Slaves to the Law of Large Numbers: An Asymptotic Equipartition Property for Perplexity in Generative Language Models
This foundational result constrains the behavior of generative language models, impacting all of ML/AI by limiting the diversity of synthetic outputs.
The paper proves that the perplexity of long texts generated by language models must converge to the average entropy of token distributions, defining a 'typical set' that constrains model outputs, and shows this set is vanishingly small for grammatically correct texts.

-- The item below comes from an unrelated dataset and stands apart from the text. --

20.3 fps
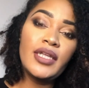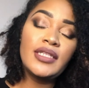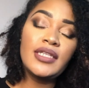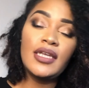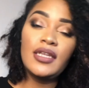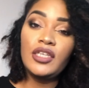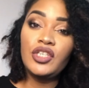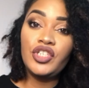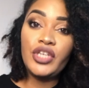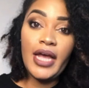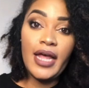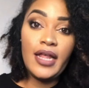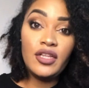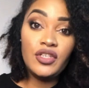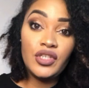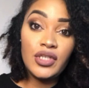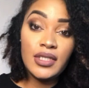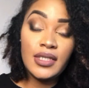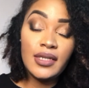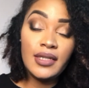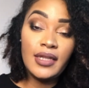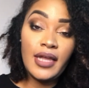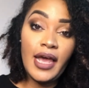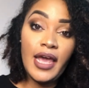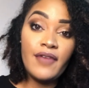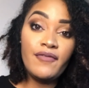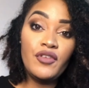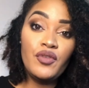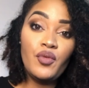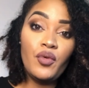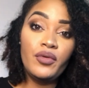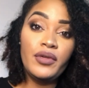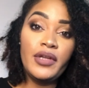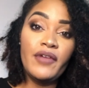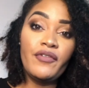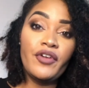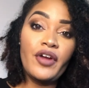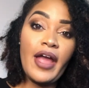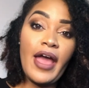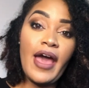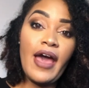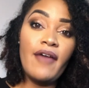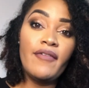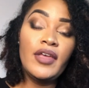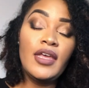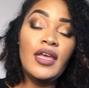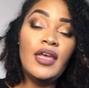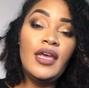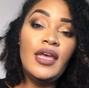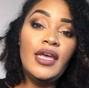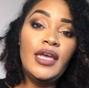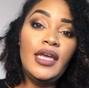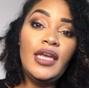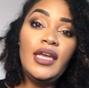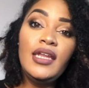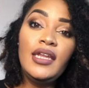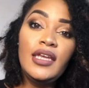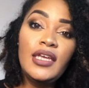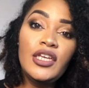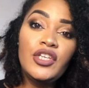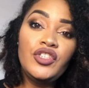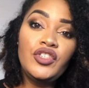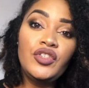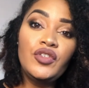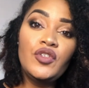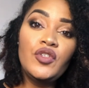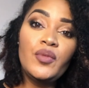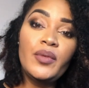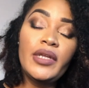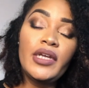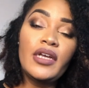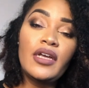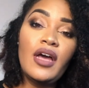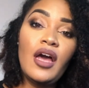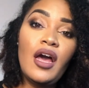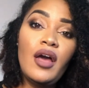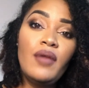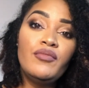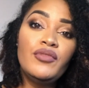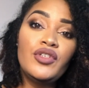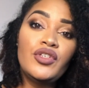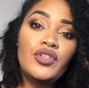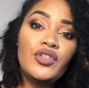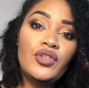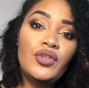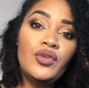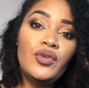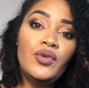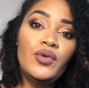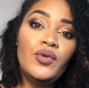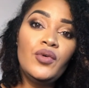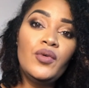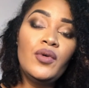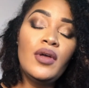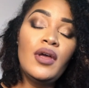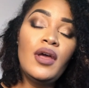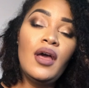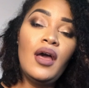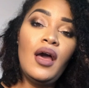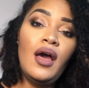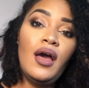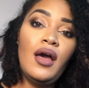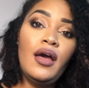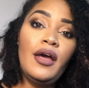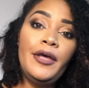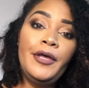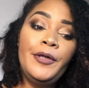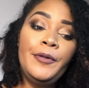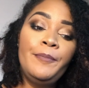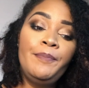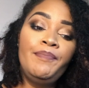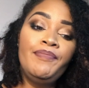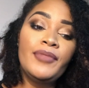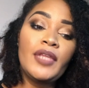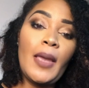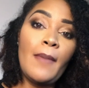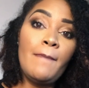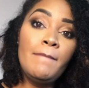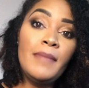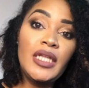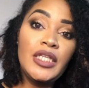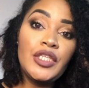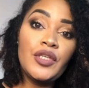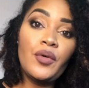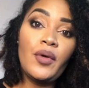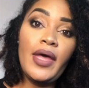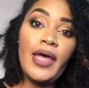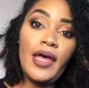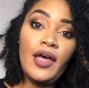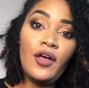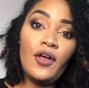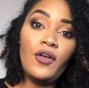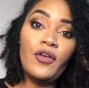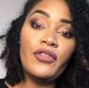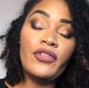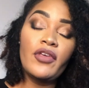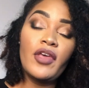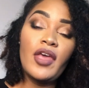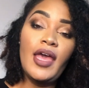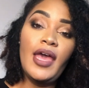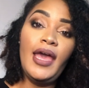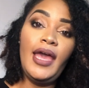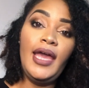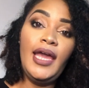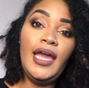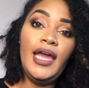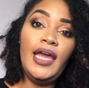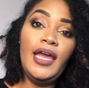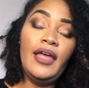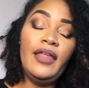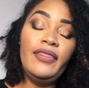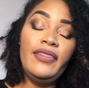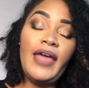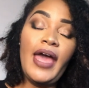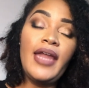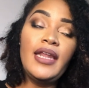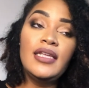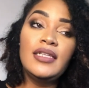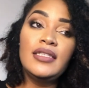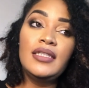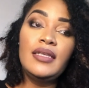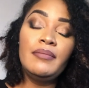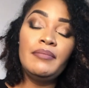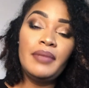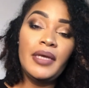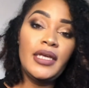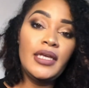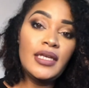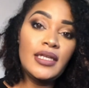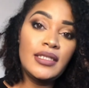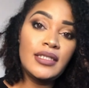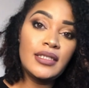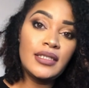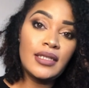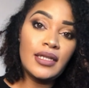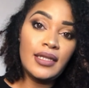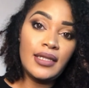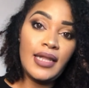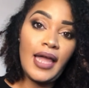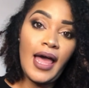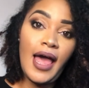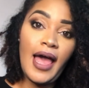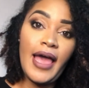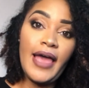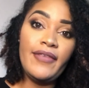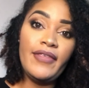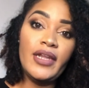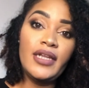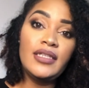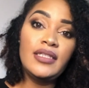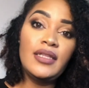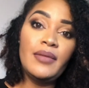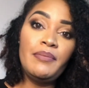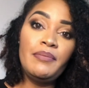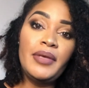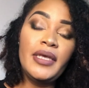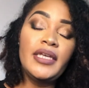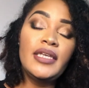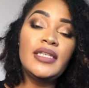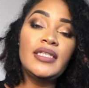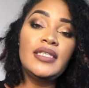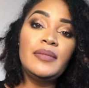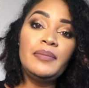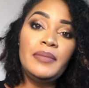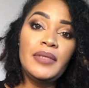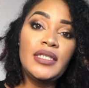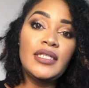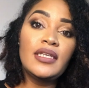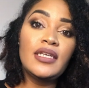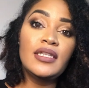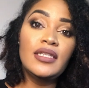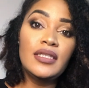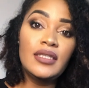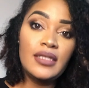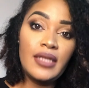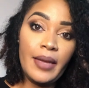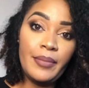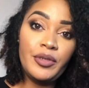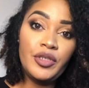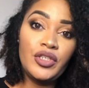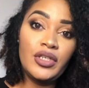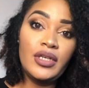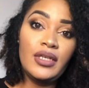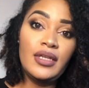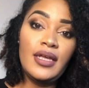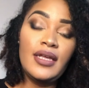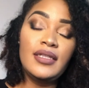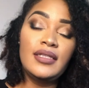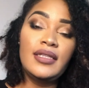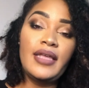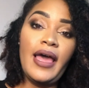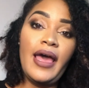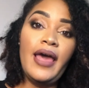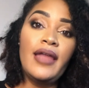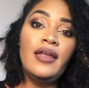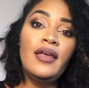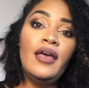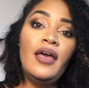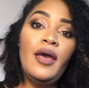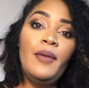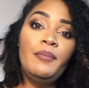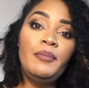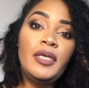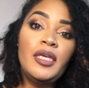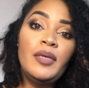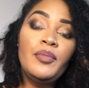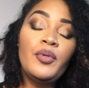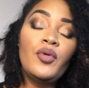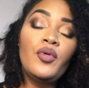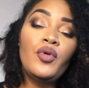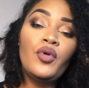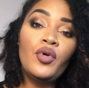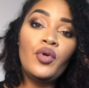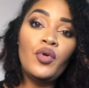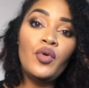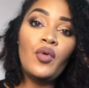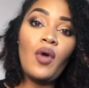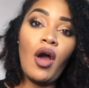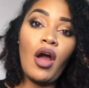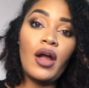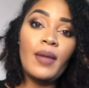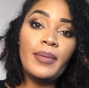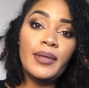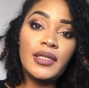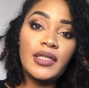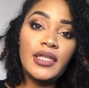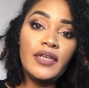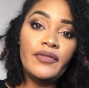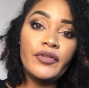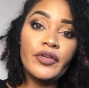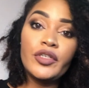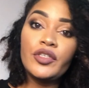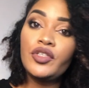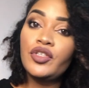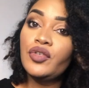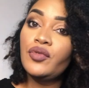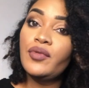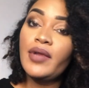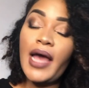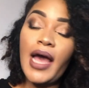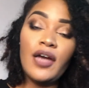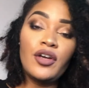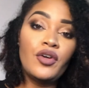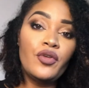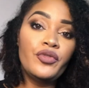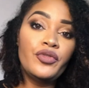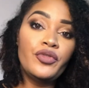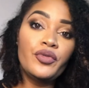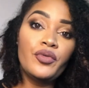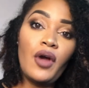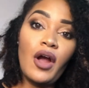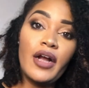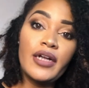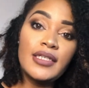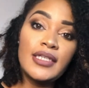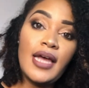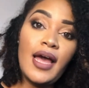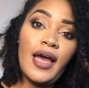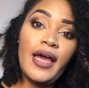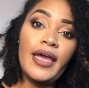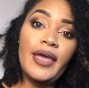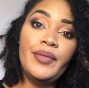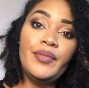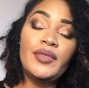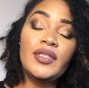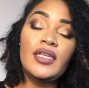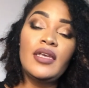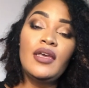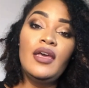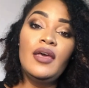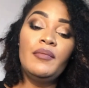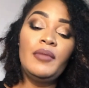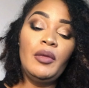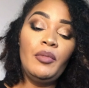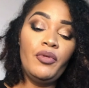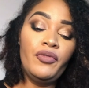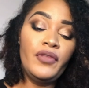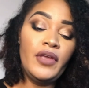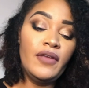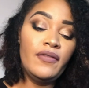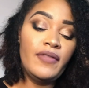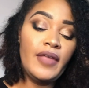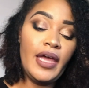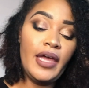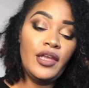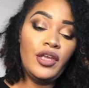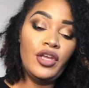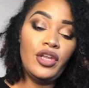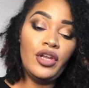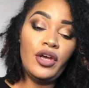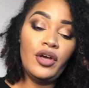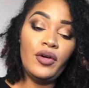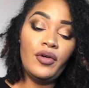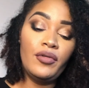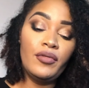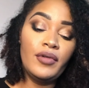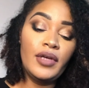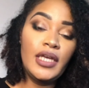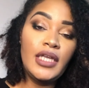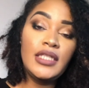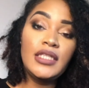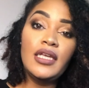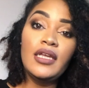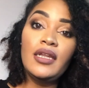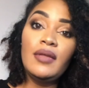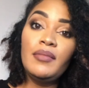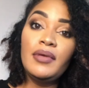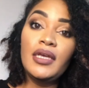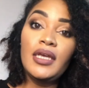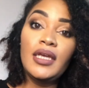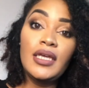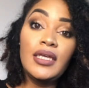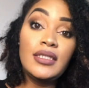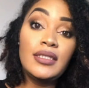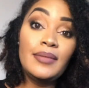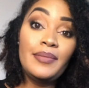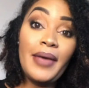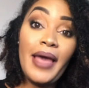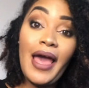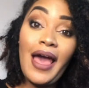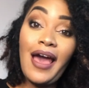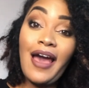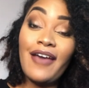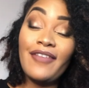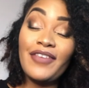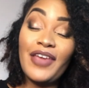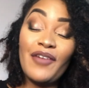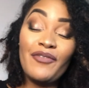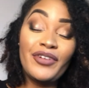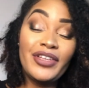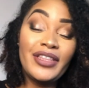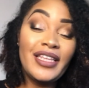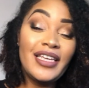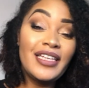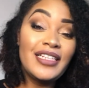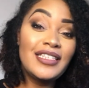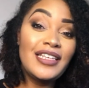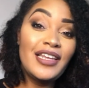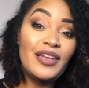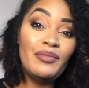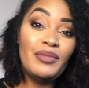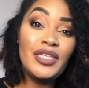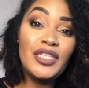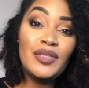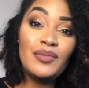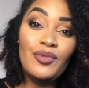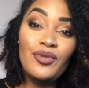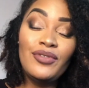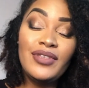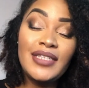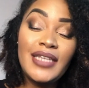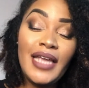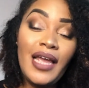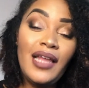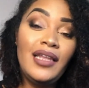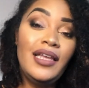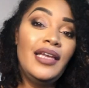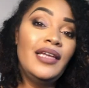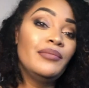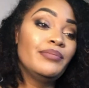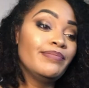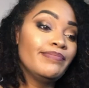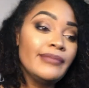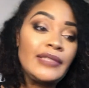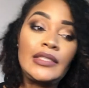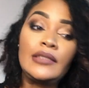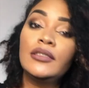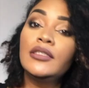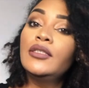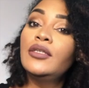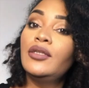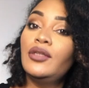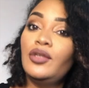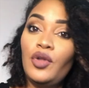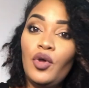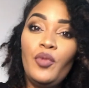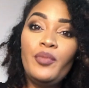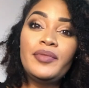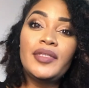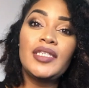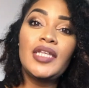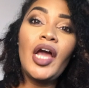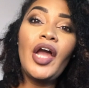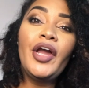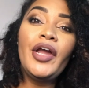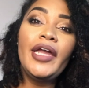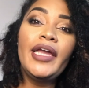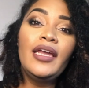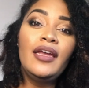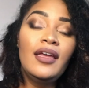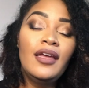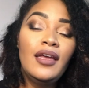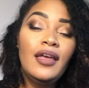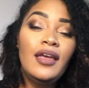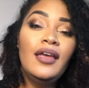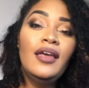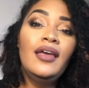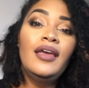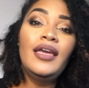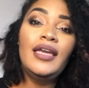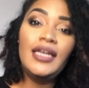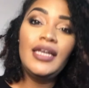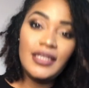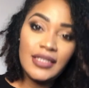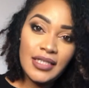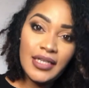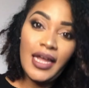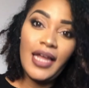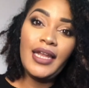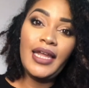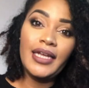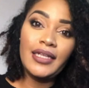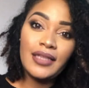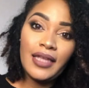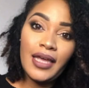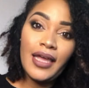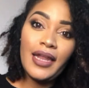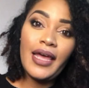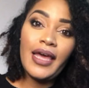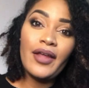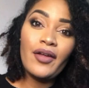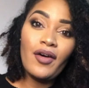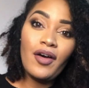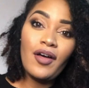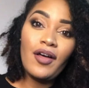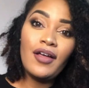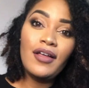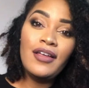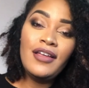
any challenges in life. You will never have any issues when it comes to mental health. And that is the biggest lie. That is the biggest misconception, is that people who are believers do not go through hard times. People think that, it's going to be an easy path. Everything is going to be smooth sailing. Nope, sorry. It's not like that at all.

We prove a new asymptotic un-equipartition property for the perplexity of long texts generated by a language model and present supporting experimental evidence from open-source models. Specifically we show that the logarithmic perplexity of any large text generated by a language model must asymptotically converge to the average entropy of its token distributions. This defines a ``typical set'' that all long synthetic texts generated by a language model must belong to. We refine the concept of ''typical set'' to include only grammatically correct texts. We then show that this refined typical set is a vanishingly small subset of all possible grammatically correct texts for a very general definition of grammar. This means that language models are strongly constrained in the range of their possible behaviors and outputs. We make no simplifying assumptions (such as stationarity) about the statistics of language model outputs, and therefore our results are directly applicable to practical real-world models without any approximations. We discuss possible applications of the typical set concept to problems such as detecting synthetic texts and membership inference in training datasets.